Sunday, May 15, 2022

April 13, 2019: Lawmakers in Ohio and Texas Work to Overturn Roe v. Wade

 

4/13/19: Here in Ohio, it is now illegal to have an abortion once a fetus registers a heartbeat, around six weeks. The new law will essentially make abortion illegal and end Roe v. Wade. 

There are no exceptions for incest or rape.


 “Consider the repercussions” of having sex. 

In Texas, GOP lawmakers have toyed with the idea of making it possible to charge those who have abortions with homicide. That could lead to the death penalty. The sponsor of the measure is Rep. Tony Tinderholt. As he explained, the bill might make people “consider the repercussions” of having sex. This would include, as in the Ohio law, those who “consider the repercussions” when they are being raped and young girls assaulted by older relatives. 

Tinderholt, who has been married five times, should probably consider the repercussions of marrying. 

The Texas bill was defeated.



Governor Mike DeWine signs the Ohio "heartbeat bill."


POSTSCRIPT: As one newspaper explains, the bill, which remains on hold, pending U.S. Supreme Court approval, would require doctors to perform the kinds of miracles Jesus would perform, if, for example, he had ever been a doctor. (Not counting the time he raised Lazarus from the dead, anyway.) The bill requires doctors to ‘reimplant an ectopic pregnancy’ into a woman’s uterus – a procedure that does not exist in medical science – or face charges of ‘abortion murder.’” 

I thought that story might be false.

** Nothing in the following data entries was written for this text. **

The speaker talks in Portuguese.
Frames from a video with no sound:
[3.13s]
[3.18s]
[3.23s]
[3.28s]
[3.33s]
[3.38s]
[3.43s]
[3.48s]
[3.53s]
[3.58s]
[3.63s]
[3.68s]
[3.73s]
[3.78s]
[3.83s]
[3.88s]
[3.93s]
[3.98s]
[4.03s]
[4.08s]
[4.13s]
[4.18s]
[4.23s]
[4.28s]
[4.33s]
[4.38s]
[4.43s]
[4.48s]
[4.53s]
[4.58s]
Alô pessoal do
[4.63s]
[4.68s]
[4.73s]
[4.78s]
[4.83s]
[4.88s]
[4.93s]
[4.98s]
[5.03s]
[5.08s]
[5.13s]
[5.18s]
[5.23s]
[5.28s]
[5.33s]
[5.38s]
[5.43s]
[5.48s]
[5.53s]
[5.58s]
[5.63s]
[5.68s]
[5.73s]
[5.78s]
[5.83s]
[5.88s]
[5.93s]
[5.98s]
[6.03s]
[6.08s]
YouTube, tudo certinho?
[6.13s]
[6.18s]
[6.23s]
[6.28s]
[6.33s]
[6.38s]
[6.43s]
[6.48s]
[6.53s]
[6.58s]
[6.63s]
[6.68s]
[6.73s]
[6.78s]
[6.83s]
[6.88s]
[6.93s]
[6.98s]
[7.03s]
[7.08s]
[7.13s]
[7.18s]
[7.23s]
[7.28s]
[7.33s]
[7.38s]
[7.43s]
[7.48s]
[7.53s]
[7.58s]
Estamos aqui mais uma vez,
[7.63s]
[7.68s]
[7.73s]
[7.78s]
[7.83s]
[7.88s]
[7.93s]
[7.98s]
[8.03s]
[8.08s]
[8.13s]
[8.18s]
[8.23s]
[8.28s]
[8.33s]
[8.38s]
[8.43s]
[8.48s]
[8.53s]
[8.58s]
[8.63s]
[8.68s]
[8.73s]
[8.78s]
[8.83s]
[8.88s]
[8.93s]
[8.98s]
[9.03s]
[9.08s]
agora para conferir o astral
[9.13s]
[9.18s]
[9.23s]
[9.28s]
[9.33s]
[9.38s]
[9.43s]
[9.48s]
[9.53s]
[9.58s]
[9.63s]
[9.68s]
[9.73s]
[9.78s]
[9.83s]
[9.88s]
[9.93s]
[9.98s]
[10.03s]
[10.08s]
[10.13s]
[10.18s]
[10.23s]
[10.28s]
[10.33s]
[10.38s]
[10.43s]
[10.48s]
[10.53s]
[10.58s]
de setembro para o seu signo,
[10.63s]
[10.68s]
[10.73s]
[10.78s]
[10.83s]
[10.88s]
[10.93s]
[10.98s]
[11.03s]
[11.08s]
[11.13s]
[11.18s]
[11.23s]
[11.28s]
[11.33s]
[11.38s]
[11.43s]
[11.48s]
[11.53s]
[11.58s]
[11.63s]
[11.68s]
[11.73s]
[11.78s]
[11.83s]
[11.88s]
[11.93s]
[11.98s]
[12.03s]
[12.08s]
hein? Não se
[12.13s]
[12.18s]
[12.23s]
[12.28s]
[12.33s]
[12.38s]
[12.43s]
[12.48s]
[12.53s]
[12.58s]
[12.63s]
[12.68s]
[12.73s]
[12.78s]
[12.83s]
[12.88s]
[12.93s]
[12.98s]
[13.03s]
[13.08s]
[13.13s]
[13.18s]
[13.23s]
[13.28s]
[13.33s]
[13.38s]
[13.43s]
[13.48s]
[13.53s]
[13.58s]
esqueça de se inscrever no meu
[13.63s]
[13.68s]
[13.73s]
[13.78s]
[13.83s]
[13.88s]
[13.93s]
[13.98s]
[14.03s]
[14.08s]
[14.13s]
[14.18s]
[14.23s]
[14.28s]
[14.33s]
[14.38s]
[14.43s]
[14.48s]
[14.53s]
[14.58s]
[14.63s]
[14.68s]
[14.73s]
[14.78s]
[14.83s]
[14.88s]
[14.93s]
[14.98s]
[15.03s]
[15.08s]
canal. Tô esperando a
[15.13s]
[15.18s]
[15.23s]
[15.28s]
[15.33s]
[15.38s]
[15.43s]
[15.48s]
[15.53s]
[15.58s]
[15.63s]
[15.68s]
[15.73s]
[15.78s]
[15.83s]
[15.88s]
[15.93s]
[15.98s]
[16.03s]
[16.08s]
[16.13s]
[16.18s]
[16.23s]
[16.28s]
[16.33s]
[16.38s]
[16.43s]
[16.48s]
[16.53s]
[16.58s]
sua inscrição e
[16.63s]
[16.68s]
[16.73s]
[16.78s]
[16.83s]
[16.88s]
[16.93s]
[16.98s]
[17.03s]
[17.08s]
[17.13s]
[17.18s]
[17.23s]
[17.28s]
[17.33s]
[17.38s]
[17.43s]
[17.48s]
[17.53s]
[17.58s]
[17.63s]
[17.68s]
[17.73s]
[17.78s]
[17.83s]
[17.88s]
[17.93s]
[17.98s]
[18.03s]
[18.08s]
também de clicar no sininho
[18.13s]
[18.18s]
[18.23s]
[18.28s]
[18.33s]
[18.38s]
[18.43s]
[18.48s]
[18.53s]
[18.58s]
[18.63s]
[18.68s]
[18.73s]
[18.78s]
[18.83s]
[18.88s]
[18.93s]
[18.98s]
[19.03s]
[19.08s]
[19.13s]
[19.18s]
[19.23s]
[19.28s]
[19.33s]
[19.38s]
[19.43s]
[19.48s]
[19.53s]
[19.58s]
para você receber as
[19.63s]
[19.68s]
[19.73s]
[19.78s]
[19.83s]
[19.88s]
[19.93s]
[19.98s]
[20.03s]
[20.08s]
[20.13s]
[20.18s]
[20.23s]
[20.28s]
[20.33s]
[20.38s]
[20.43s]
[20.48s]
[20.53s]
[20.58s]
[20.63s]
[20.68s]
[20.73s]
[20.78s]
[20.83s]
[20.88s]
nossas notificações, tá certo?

So I did more checking. It does not seem the pending bill would require doctors to replant ectopic pregnancies, which occur in roughly 1 out of every 50 cases – but the bill does suggest they give it a try – probably because the lawmaker who wrote it is a numbskull. 

According to one obstetrician/gynecologist, “reimplanting an ectopic pregnancy is simply not plausible.”

 

So, I kept checking. Rep. John Becker, author of the bill, soon admitted that he hadn’t researched ectopic pregnancies before proposing such legislation. 

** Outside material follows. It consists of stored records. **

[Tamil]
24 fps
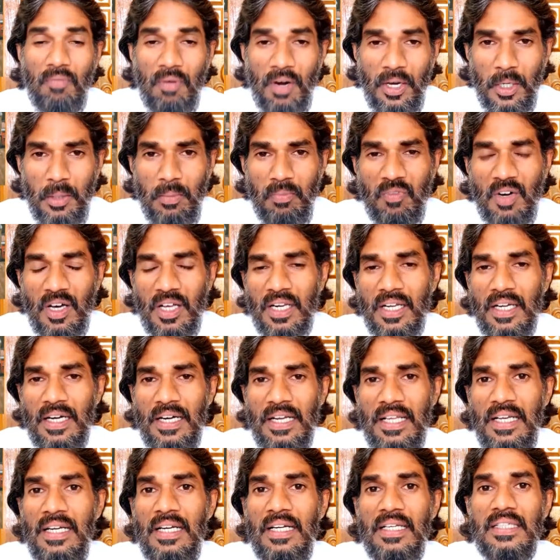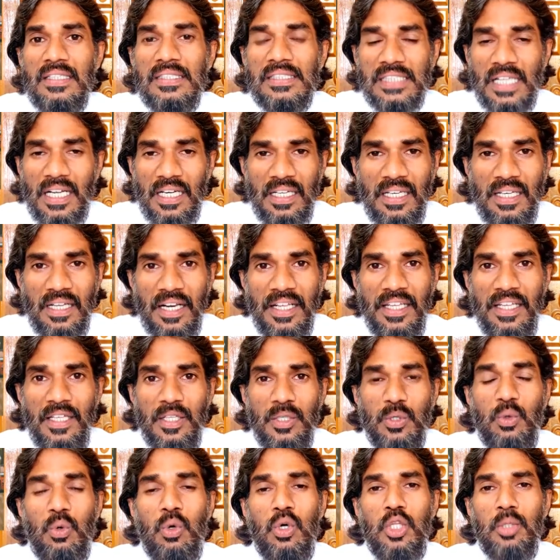வரும் வாரங்களில் சர்க்கரை
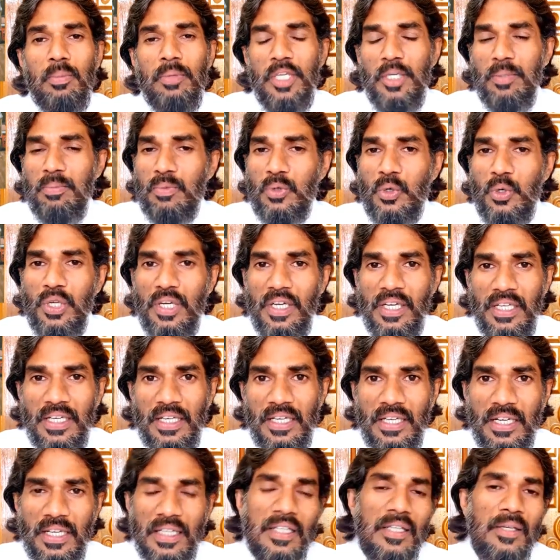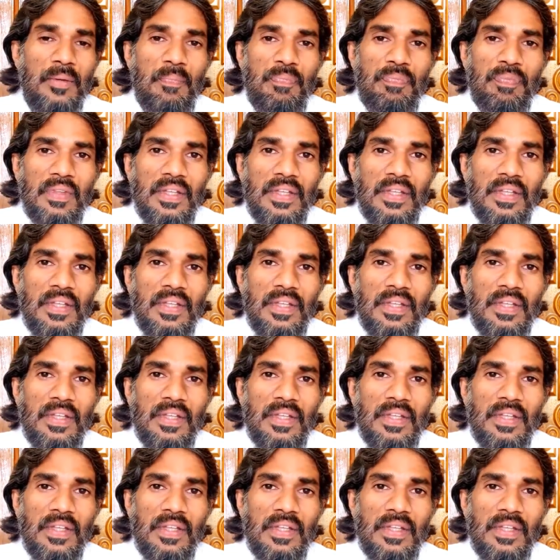கோதுமையும் கொடுக்க இருக்கிறதுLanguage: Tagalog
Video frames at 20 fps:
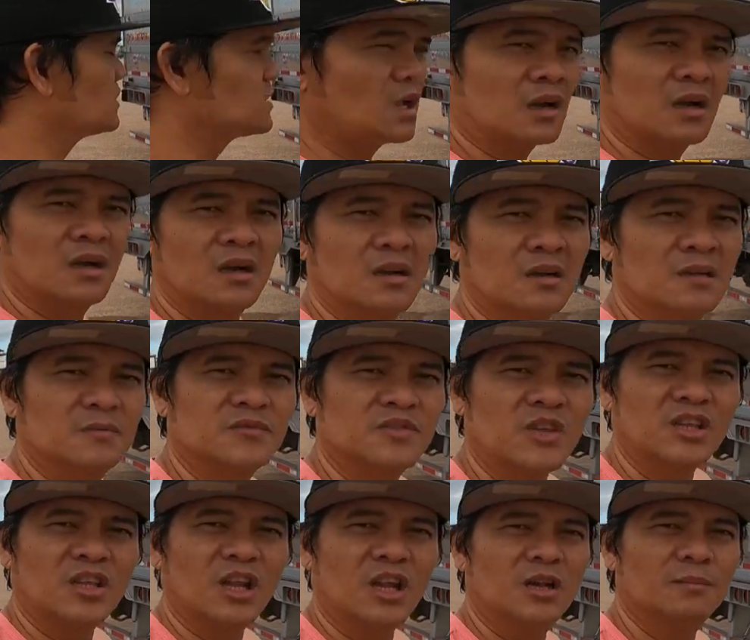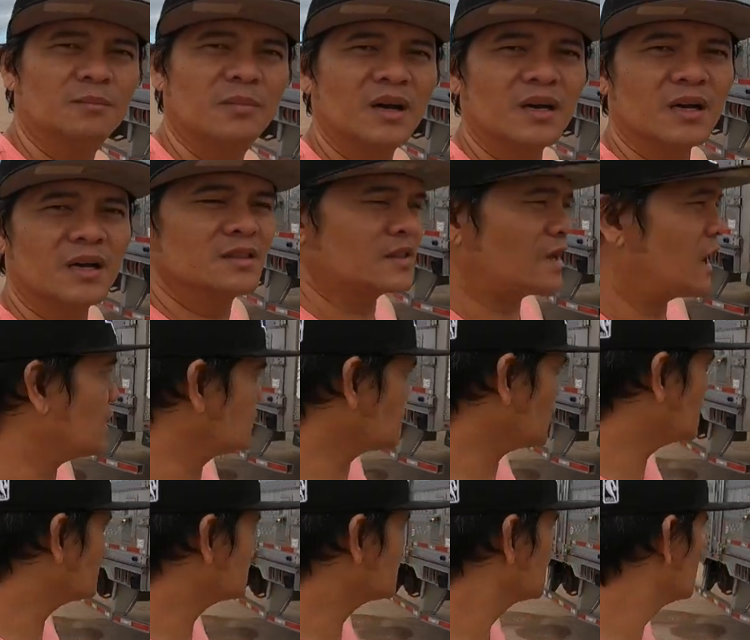yan ng dideliveran
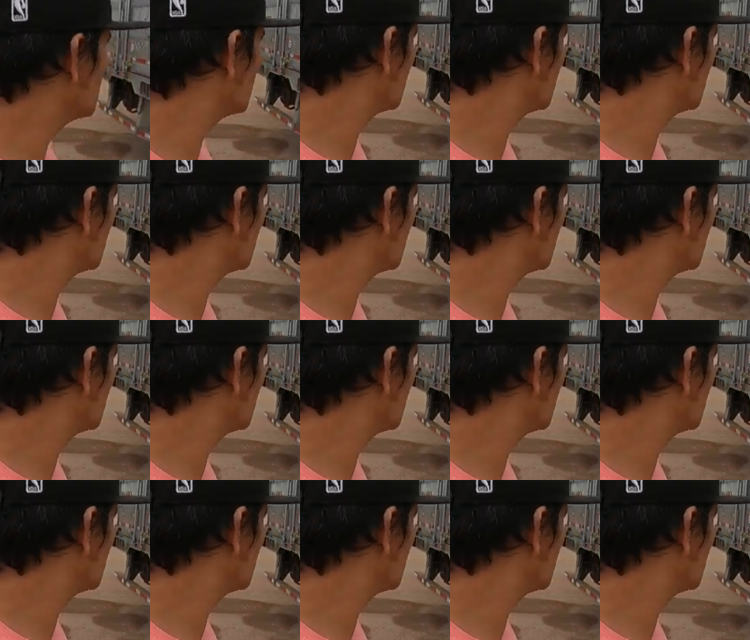natin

Rep. Becker suggested lamely that doctors could try the procedure if they wanted. Just because it wasn’t standard procedure, he told reporters, didn’t mean it would be impossible. 

Dr. Chris Zahn, vice president of practice activities at the American College of Obstetricians and Gynecologists objected. He explained to Business Insider that the procedure was “physiologically impossible,” that attempting to perform it would be extremely dangerous, and that the technology to do so doesn’t exist.